Collected data
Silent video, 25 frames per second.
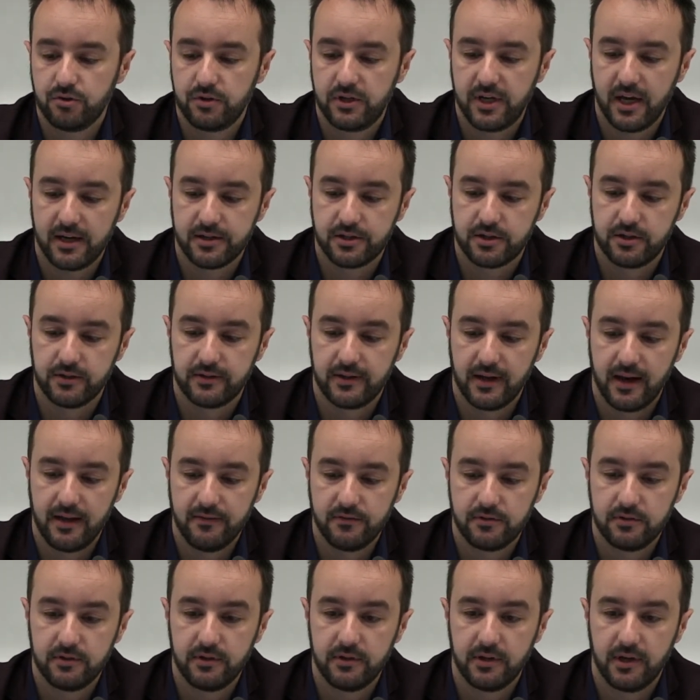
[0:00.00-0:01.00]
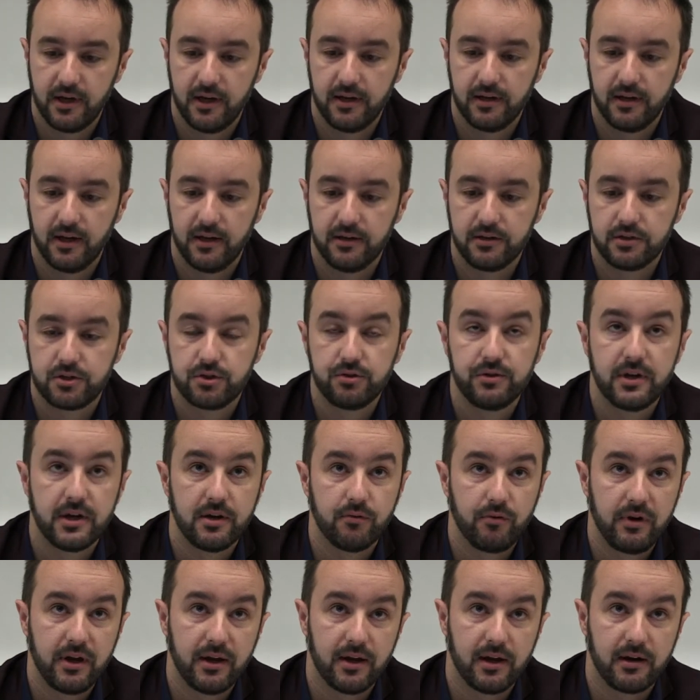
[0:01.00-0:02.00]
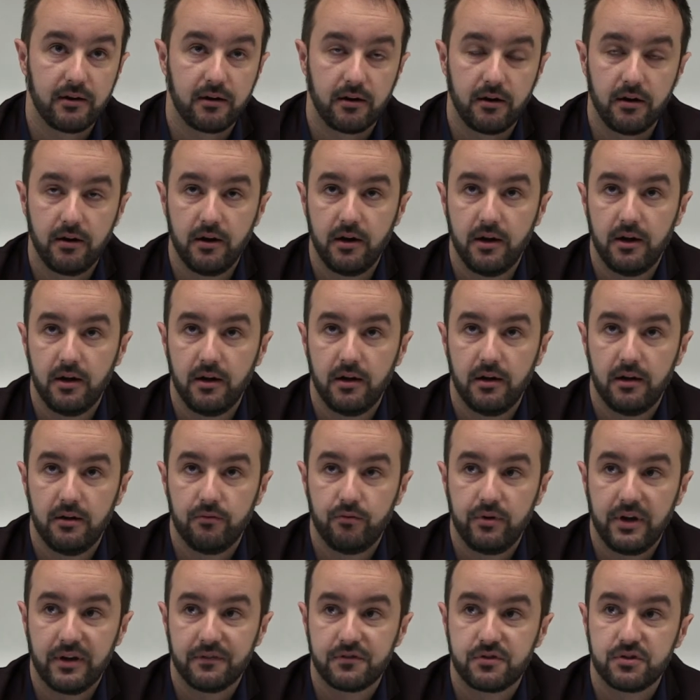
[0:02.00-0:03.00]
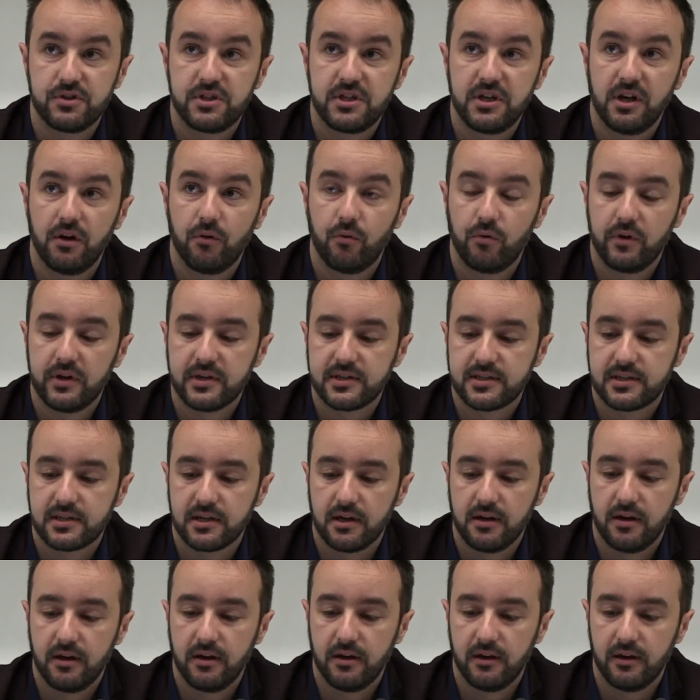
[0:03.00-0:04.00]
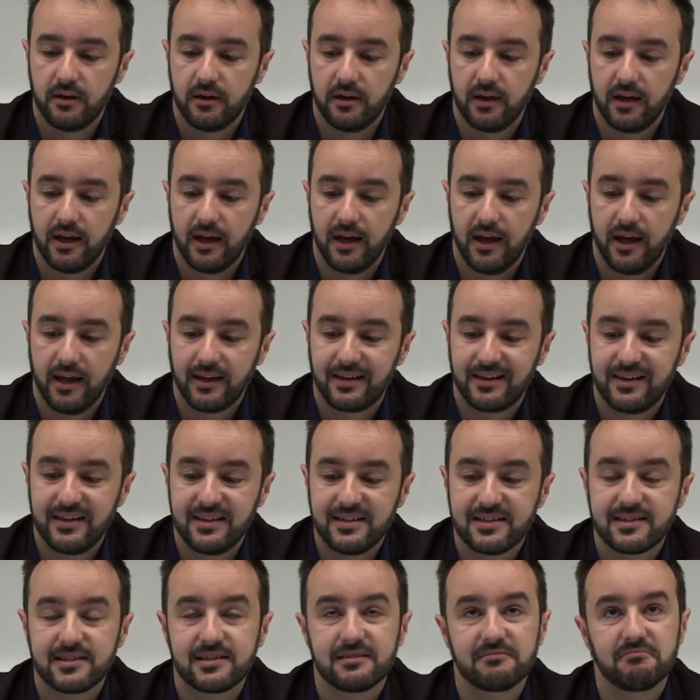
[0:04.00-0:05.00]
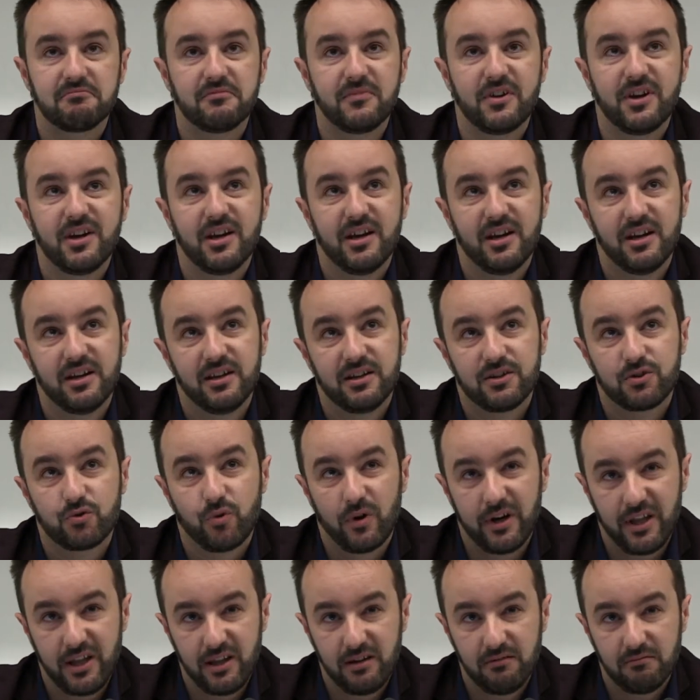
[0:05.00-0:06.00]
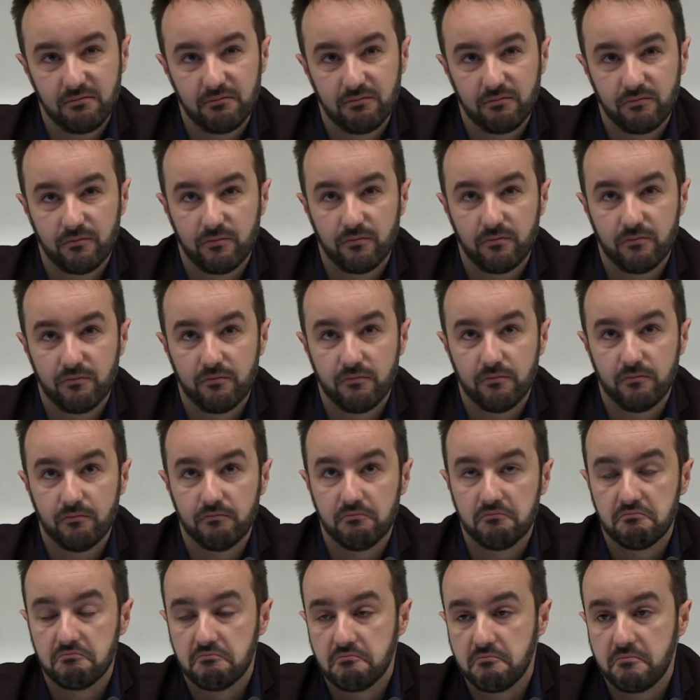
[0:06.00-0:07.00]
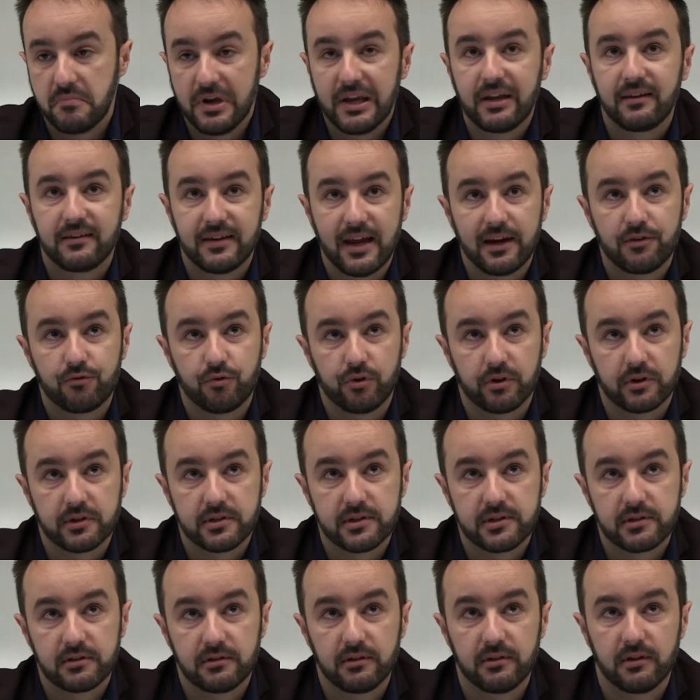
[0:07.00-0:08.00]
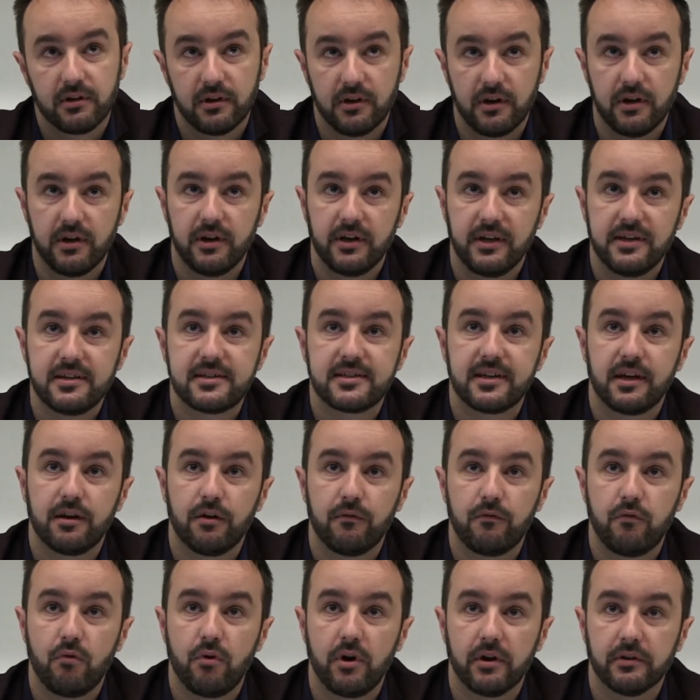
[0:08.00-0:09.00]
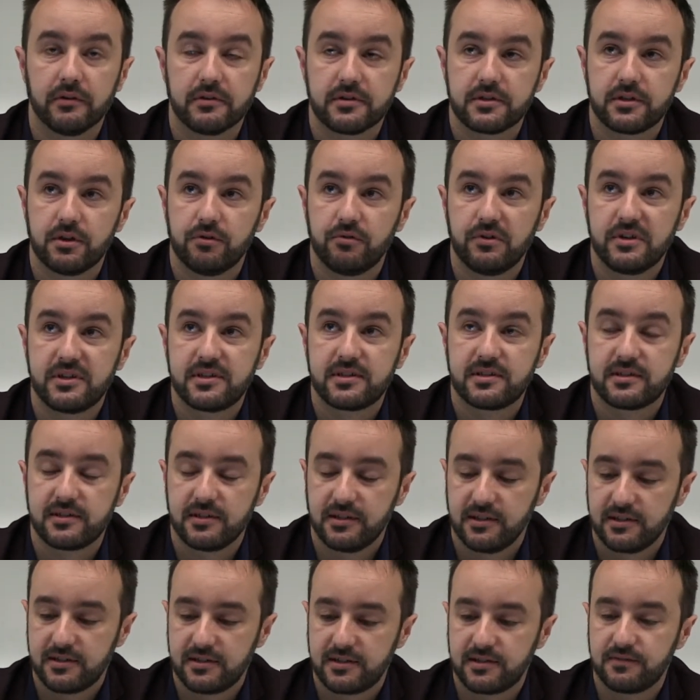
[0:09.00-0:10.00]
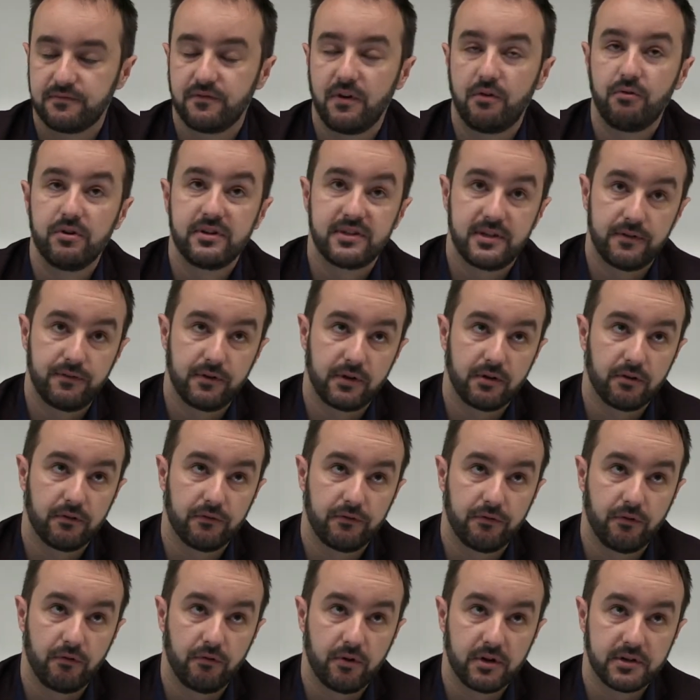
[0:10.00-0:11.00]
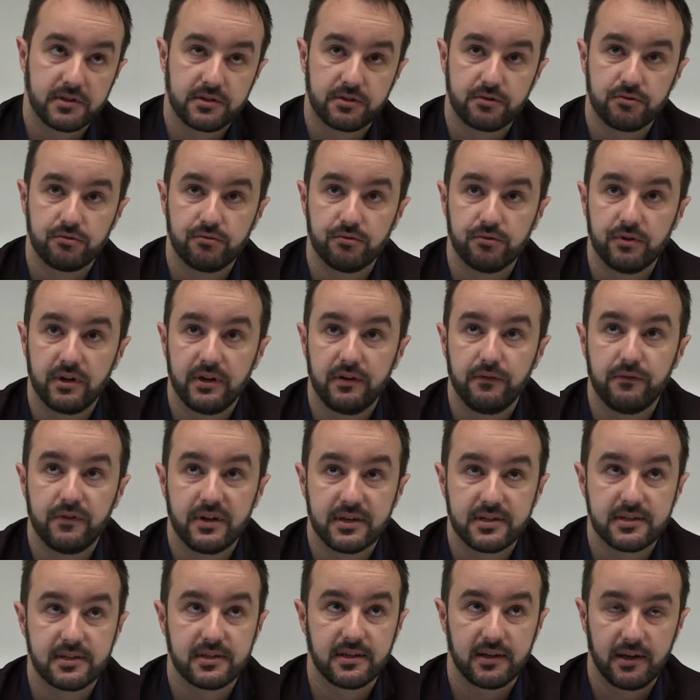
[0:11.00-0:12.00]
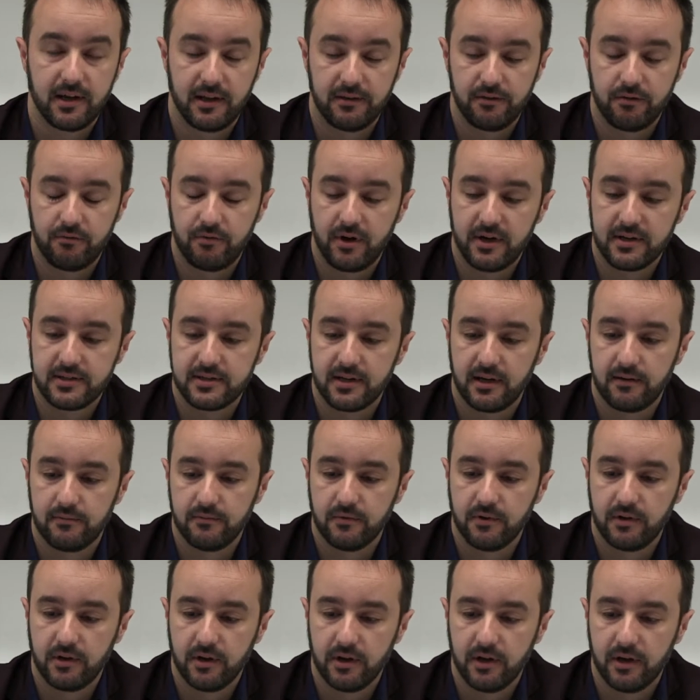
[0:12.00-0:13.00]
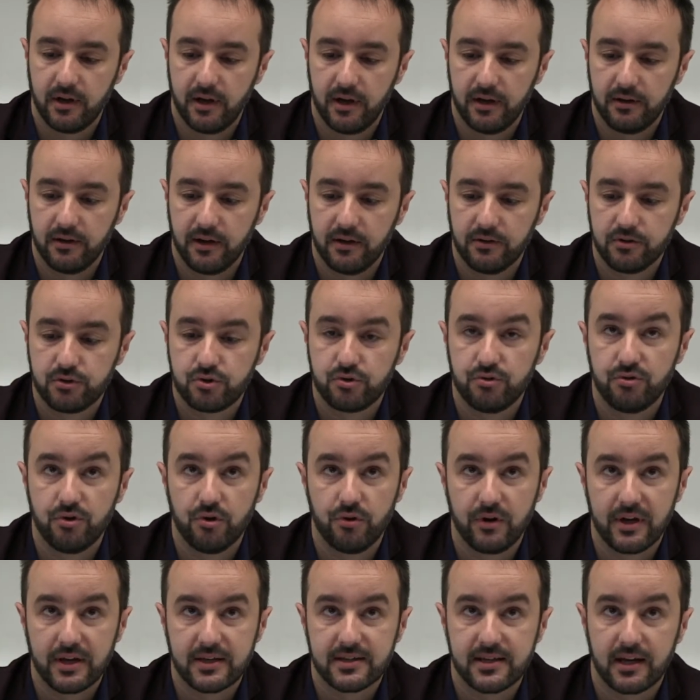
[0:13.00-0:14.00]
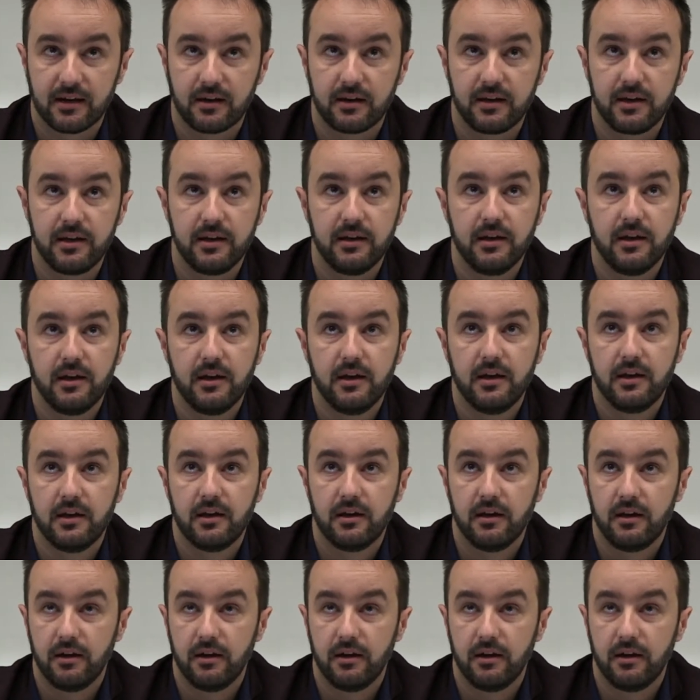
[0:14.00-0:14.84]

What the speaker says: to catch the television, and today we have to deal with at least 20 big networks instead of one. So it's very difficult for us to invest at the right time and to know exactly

=== Work instructions ===
Output exactly the lines from the line with "[0:05.00-0:06.00]" to the last line of the records, including both, and leave every picture out.

=== Result ===
[0:05.00-0:06.00]
[0:06.00-0:07.00]
[0:07.00-0:08.00]
[0:08.00-0:09.00]
[0:09.00-0:10.00]
[0:10.00-0:11.00]
[0:11.00-0:12.00]
[0:12.00-0:13.00]
[0:13.00-0:14.00]
[0:14.00-0:14.84]

What the speaker says: to catch the television, and today we have to deal with at least 20 big networks instead of one. So it's very difficult for us to invest at the right time and to know exactly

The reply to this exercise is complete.